Il a indiqué que, selon un rapport régional sur les droits humains des migrants dans le contexte du covid-19 publié début décembre, la discrimination et la xénophobie à l’égard des migrants de retour se sont également accrues pendant la pandémie.
“Un autre problème qui nous préoccupe beaucoup était l’accueil des personnes expulsées. Par exemple, au Salvador, il y avait des communautés qui ne voulaient pas de centres de protection avec des déportés dans leurs communautés”, a-t-il dit.
Il a également souligné que “dans les réseaux sociaux, la xénophobie et les messages discriminatoires à l’encontre de la population (migrante) ont augmenté, car il y avait une augmentation de 35% des messages contre les migrants en raison d’une pandémie, sans motif, de messages offensants. certains d’entre eux générés par les autorités locales “.
LA CORRUPTION
Sandoval a souligné que l’instabilité politique due à la corruption dans les pays de la région “pousse également et continuera à pousser les gens vers l’extérieur”.
“Le Guatemala est dans une crise brutale; le Honduras est dans une crise politique très forte depuis des années et le Nicaragua ne dit rien (…) et à cela s’ajoute que la pandémie a exacerbé certains problèmes, comme la corruption”, at-il souligné.
Sandoval a assuré qu’il est difficile de savoir exactement l’augmentation que la migration aura à la suite de ces situations, mais a souligné qu’il est nécessaire de mettre en œuvre des actions qui garantissent les droits humains des migrants.

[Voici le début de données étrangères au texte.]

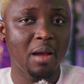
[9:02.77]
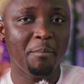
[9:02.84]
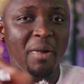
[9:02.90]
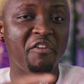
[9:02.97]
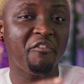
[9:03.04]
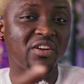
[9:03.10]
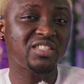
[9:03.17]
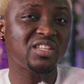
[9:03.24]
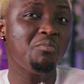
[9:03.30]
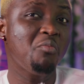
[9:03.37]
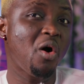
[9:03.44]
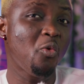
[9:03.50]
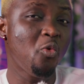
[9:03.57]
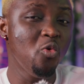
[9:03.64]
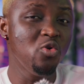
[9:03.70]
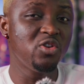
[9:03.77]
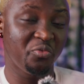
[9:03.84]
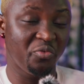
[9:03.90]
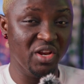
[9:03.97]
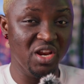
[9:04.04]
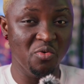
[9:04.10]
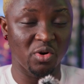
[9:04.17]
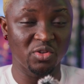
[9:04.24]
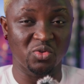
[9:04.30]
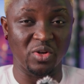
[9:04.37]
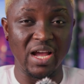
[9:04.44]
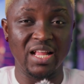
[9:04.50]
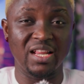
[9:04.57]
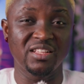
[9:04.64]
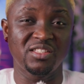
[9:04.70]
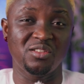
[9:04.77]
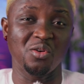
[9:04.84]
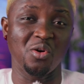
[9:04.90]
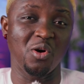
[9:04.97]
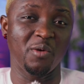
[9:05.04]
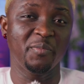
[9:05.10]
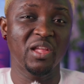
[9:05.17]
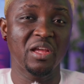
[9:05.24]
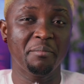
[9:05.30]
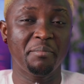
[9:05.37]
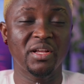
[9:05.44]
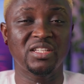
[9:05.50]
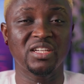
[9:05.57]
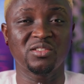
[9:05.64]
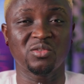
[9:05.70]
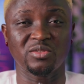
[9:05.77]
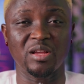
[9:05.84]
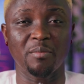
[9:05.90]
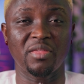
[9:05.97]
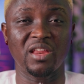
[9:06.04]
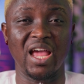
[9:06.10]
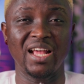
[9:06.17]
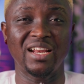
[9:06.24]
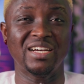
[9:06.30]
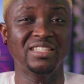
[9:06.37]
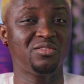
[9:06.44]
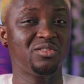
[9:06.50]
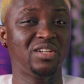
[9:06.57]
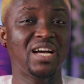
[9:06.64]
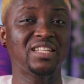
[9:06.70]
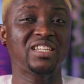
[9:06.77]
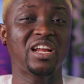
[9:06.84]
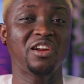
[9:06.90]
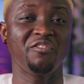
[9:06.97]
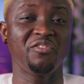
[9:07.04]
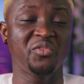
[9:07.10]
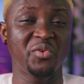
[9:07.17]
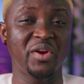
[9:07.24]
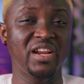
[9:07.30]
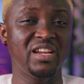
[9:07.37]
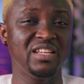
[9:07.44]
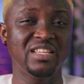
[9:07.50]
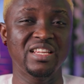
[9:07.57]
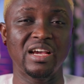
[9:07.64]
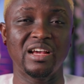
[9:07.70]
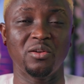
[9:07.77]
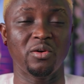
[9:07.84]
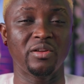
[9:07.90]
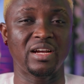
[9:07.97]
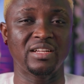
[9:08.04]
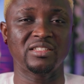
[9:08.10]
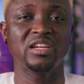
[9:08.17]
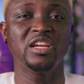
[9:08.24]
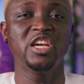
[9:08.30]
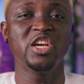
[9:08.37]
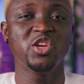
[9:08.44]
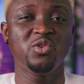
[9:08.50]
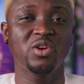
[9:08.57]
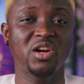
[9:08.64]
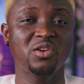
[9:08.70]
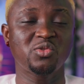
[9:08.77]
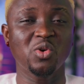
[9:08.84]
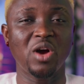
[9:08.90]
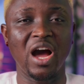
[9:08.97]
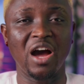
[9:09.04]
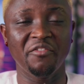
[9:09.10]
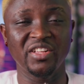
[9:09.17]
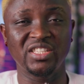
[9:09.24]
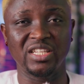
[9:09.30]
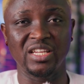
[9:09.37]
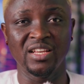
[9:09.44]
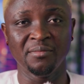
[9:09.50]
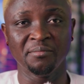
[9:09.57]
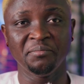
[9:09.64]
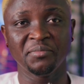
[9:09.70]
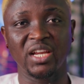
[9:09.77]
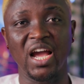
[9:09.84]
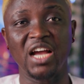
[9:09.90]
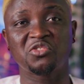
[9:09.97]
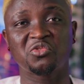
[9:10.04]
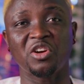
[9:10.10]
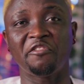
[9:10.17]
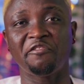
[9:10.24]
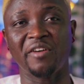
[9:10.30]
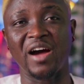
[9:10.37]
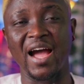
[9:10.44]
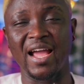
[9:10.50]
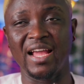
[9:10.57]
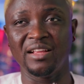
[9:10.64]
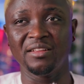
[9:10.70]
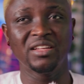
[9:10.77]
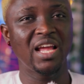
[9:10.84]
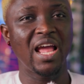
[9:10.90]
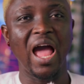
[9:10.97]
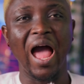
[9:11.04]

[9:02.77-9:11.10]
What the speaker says: But if you're someone who don't really want to edit your pictures or something like that, to that kind of grading and all that, you can also have it in extra fine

“Nous ne savons pas combien sera l’augmentation car il est également très difficile de rendre compte de la migration en raison de son irrégularité (…) c’est très complexe, nous ne savons pas si nous pourrons le montrer en chiffres”, at-il déclaré.
ACTIONS POUR LA MIGRATION RÉGULIÈRE
L’expert a indiqué que bien que des actions soient recherchées dans la région pour promouvoir la migration régulière, comme les visas de travail et d’autres dynamiques, «ce n’est pas la réponse pour les milliers (de citoyens) qui partent».

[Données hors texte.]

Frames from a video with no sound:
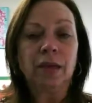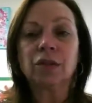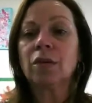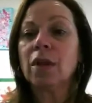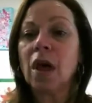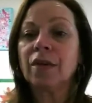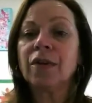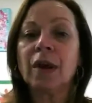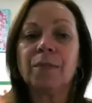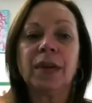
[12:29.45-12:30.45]
So a lot
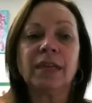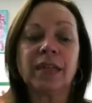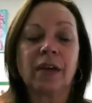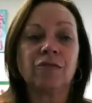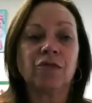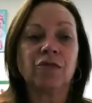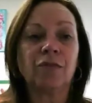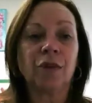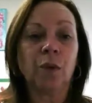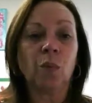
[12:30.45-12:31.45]
of companies have
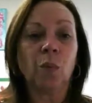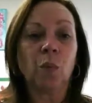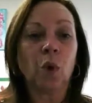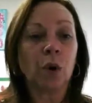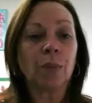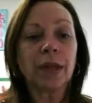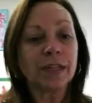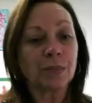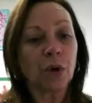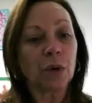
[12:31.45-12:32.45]
drug-free
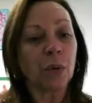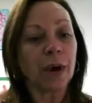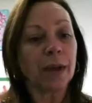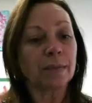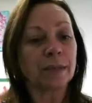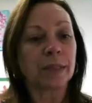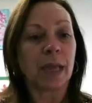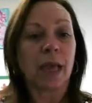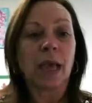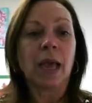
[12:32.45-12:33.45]
workplace programs,
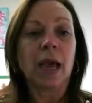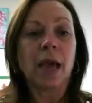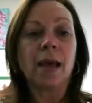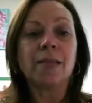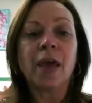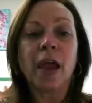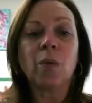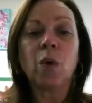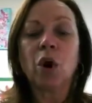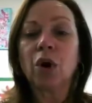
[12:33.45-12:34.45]
and
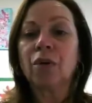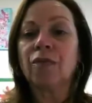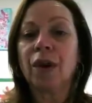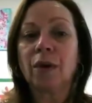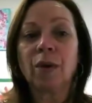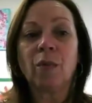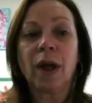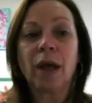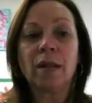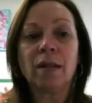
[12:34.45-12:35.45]
they work very
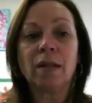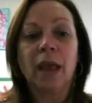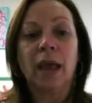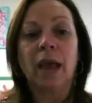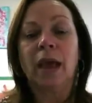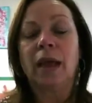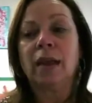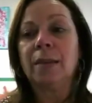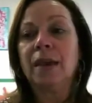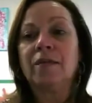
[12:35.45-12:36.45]
well.
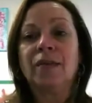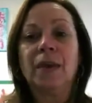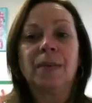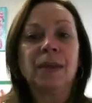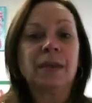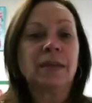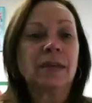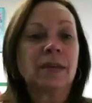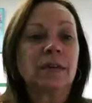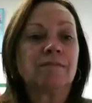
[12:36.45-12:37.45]
And in the event
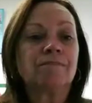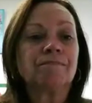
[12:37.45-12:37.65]
that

“Nous pouvons localiser quelques douzaines, peut-être quelques centaines, mais pas les milliers qui partent, nous sommes préoccupés par ce qui pourrait arriver”, a-t-il déclaré.
À PROPOS DU RAPPORT
Le rapport régional sur les droits de l’homme des migrants dans le cadre du covid-19 est issu, selon Sandoval, d’un observatoire qui a été réalisé avec les organisations qui composent le Réseau régional des organisations civiles pour les migrations (RROCM).
On y observe les situations que traversent les populations migrantes dans un contexte transfrontalier, dans le contexte des caravanes, des flux transcontinentaux et de la dynamique des migrants de retour pendant la pandémie.

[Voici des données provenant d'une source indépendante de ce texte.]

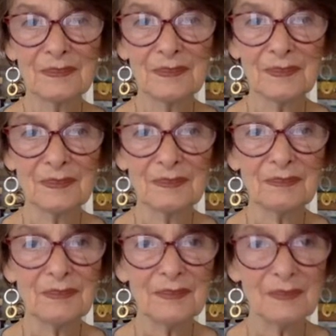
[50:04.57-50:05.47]

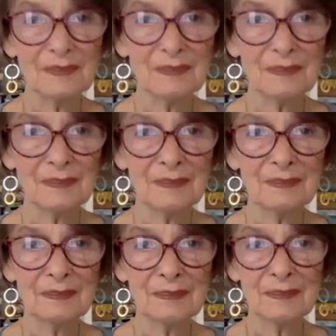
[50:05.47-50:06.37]

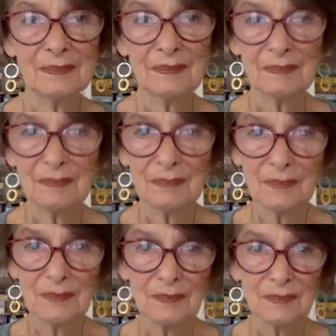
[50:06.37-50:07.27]

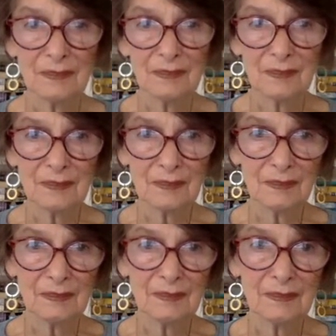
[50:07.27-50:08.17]

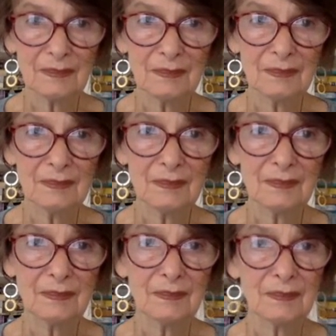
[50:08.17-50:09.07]

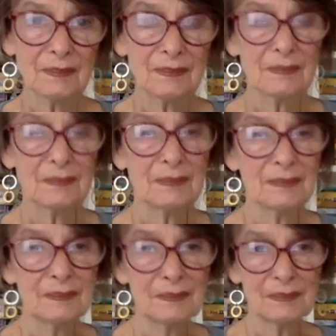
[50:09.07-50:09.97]

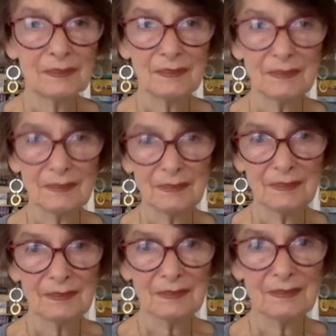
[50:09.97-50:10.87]

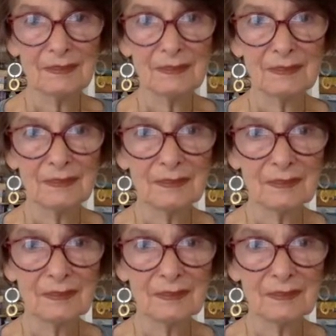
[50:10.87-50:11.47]
[no speech]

Le document a été présenté à 11 gouvernements des Amériques lors de la Conférence régionale sur les migrations, qui s’est tenue virtuellement.
Le rapport appelle les Etats de la région à garantir la protection de la santé des rapatriés, à améliorer les systèmes d’accueil et de transfert de soins.
En outre, il demande instamment le renforcement des mécanismes de développement des migrants dans le domaine du soutien économique et des programmes spécialisés pour investir dans leurs entreprises et dans leur dynamique du travail.
De même, il appelle les États à mieux articuler leurs stratégies et demande au Mexique, qui est en passe de devenir un pays de destination, de mettre un terme aux actions discriminatoires, à la xénophobie et à l’expulsion quasi immédiate des migrants qui “se disputent totalement avec toutes les réglementations nationales et internationales relatives aux droits de l’homme “.